Until Dominion Energy’s Charybdis and Maersk’s WIV become operational in 2024 and 2025, the absence of Jones act compliant WTIVs radically limits the capacity to install offshore wind turbines in the US. The two projects scheduled to commence turbine installation in 2023, South Fork and Vineyard Wind, have thus had to utilise European registered vessels, which will not be able to enter US ports. The turbines of South Fork Wind will be installed using Van Oord’s Aeolus, while the turbines of Vineyard Wind be installed by DEME Offshore’s Sea Installer. After these projects, the Charybdis and Maersk’s WIV will enter the market.


So far, there are three key cable installation contractors for offshore wind on the US East Coast: DEME Offshore, Prysmian, and Nexan. Due to the lack of Jones Act compliant CLVs, all vessels planned for usage by these companies are registered in Europe. DEME Offshore will be laying the cables for Ørsted and Eversource’s South Fork project, using their CLV ‘Living Stone.’ DEME Offshore will, in partnership with Prysmian, install the cables for Dominion Energy’s Coastal Virginia Offshore Wind project. Prysmian has been announced as the cable contractor for Avangrid and Copenhagen Infrastructure Initiative’s projects, Vineyard Wind and Park City Wind.
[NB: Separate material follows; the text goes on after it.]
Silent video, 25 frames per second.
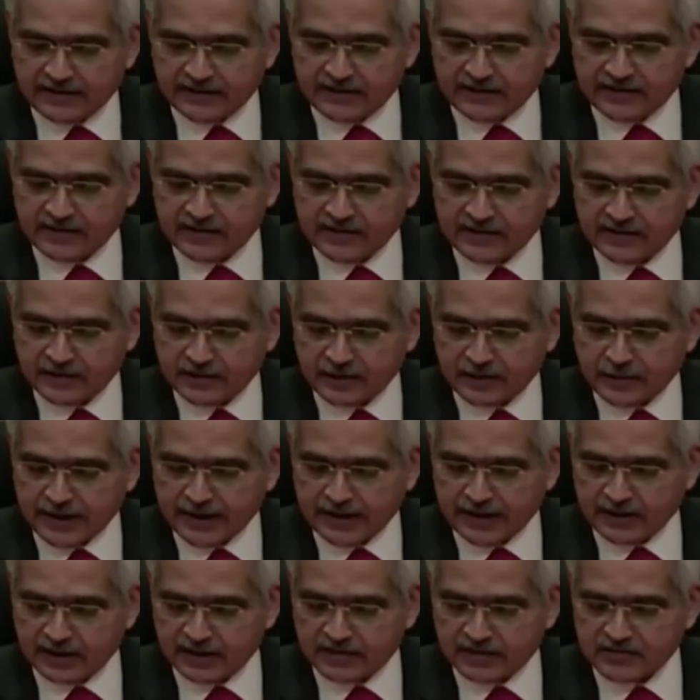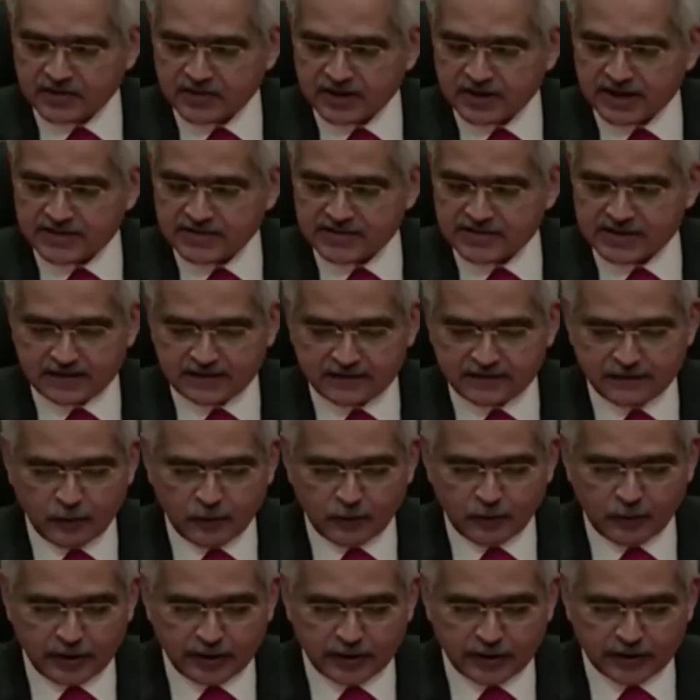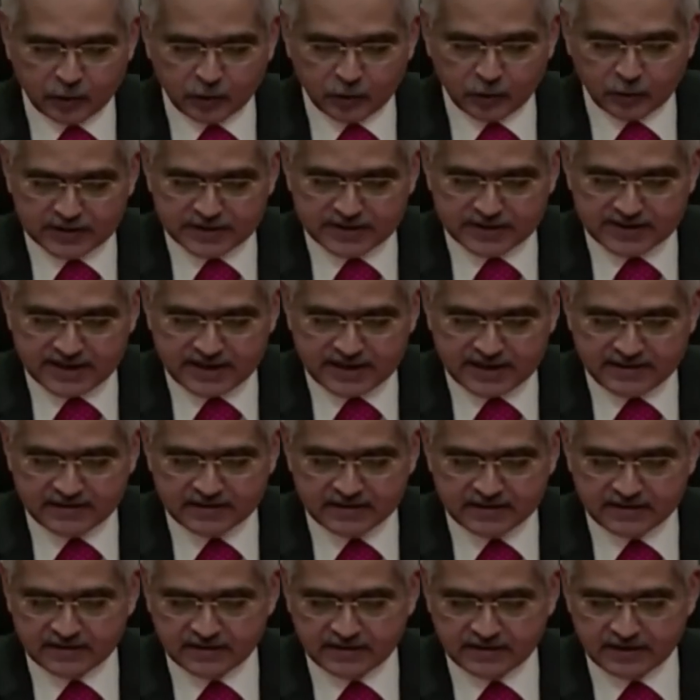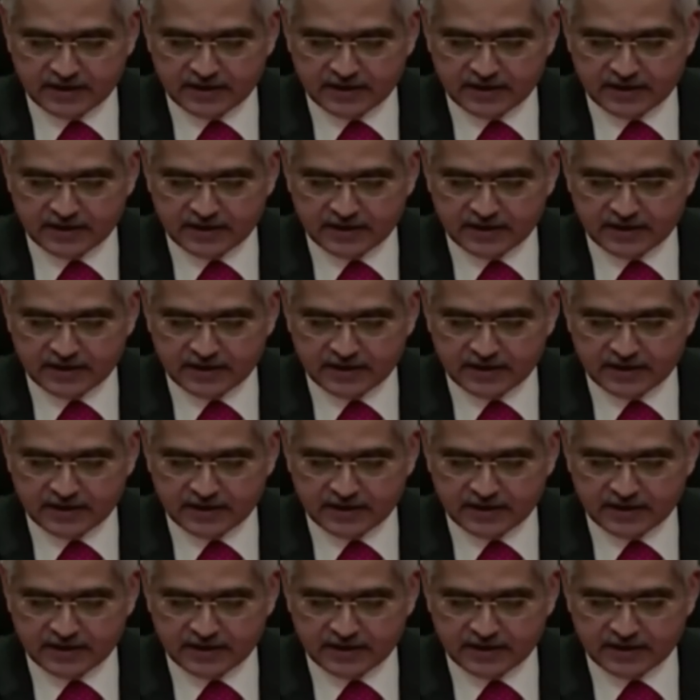It remained unchanged at 4.2%.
For the first of these, Prysmian has announced that they will employ their vessel ‘Cable Enterprise.’ Finally, Nexan is contracted to lay the cables for Ørsted and Eversource’s Revolution Wind, and Equinor and BP’s Empire Wind project.
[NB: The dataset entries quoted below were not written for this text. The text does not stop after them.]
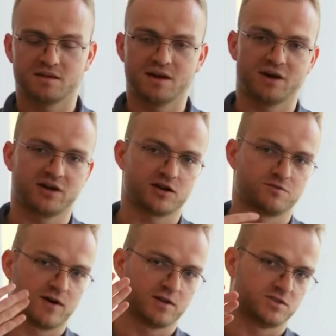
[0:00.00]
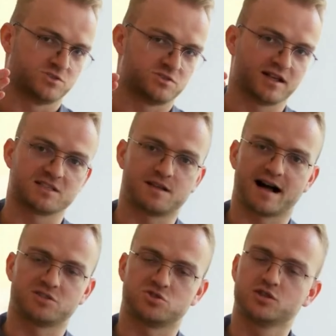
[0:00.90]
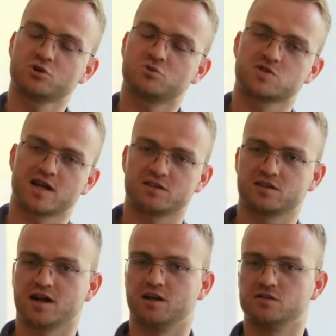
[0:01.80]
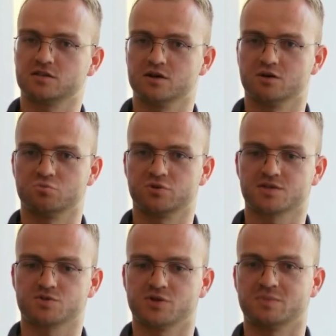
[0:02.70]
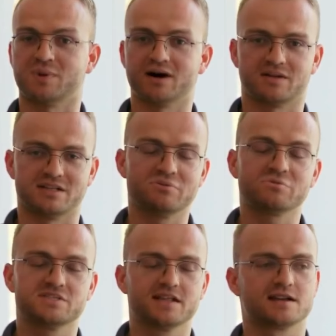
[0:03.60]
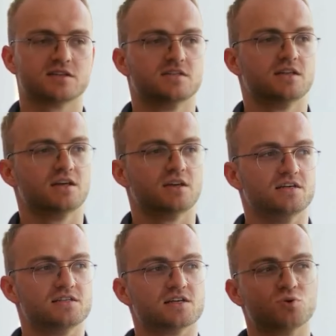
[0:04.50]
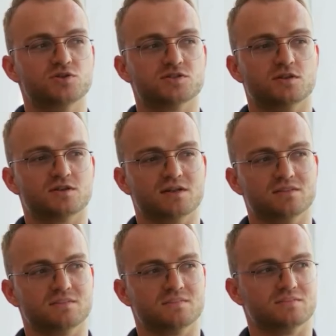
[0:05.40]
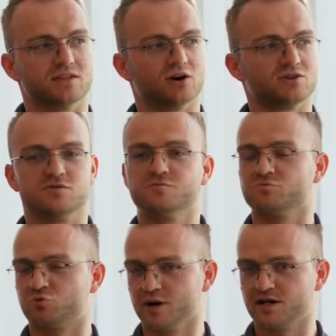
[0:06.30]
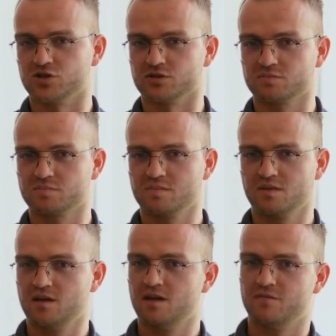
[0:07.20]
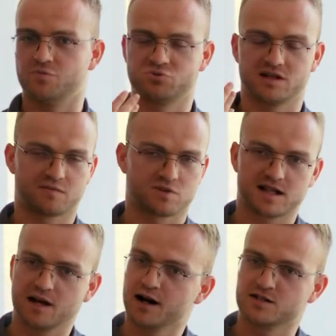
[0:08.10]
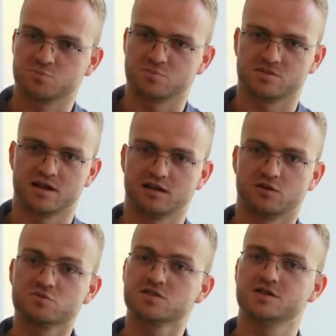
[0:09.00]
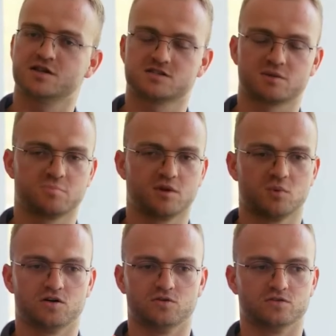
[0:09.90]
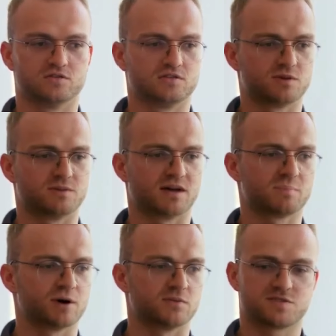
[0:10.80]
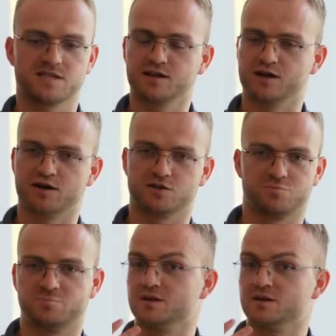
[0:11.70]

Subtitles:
Another advantage that actually goes hand in hand with this transparent delivery status is, of course, the loss of information. If you deliver 10 items and you've discussed something with the customer about the second item,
Another hurdle for the US East Coast offshore wind market is inflation and its impact on the American economy. The Federal Reserve’s decision to curb inflation through interest rate hikes has forced a steep rise in supply chain and capital expenses for wind farm developers, resulting in the termination of multiple projects. Most recently, Avangrid announced the termination of their 2.4 GW Commonwealth Wind project, citing rising supply chain and financing costs as having made the project economically unviable. This highlights how the future success of offshore wind projects in the US remains contingent on their ability to compete on prices against other sources of energy in the present economic climate.

Nevertheless, there are a series of political developments which suggest a promising future for the US offshore wind market. Specifically, the Biden-Harris administration has initiated an expansion of offshore wind leases from the East Coast to the West Coast and the Gulf of Mexico. The administration has announced a goal of 30 GW offshore wind capacity by 2030 and 15 GW operational capacity of offshore floating wind farms by 2035. By opening areas of deep waters for wind farm projects, floating wind will expand the possible geographical scope of wind energy in the US by two-thirds. Thus far, no large-scale floating wind project has been announced in the US. This will be an interesting development to follow.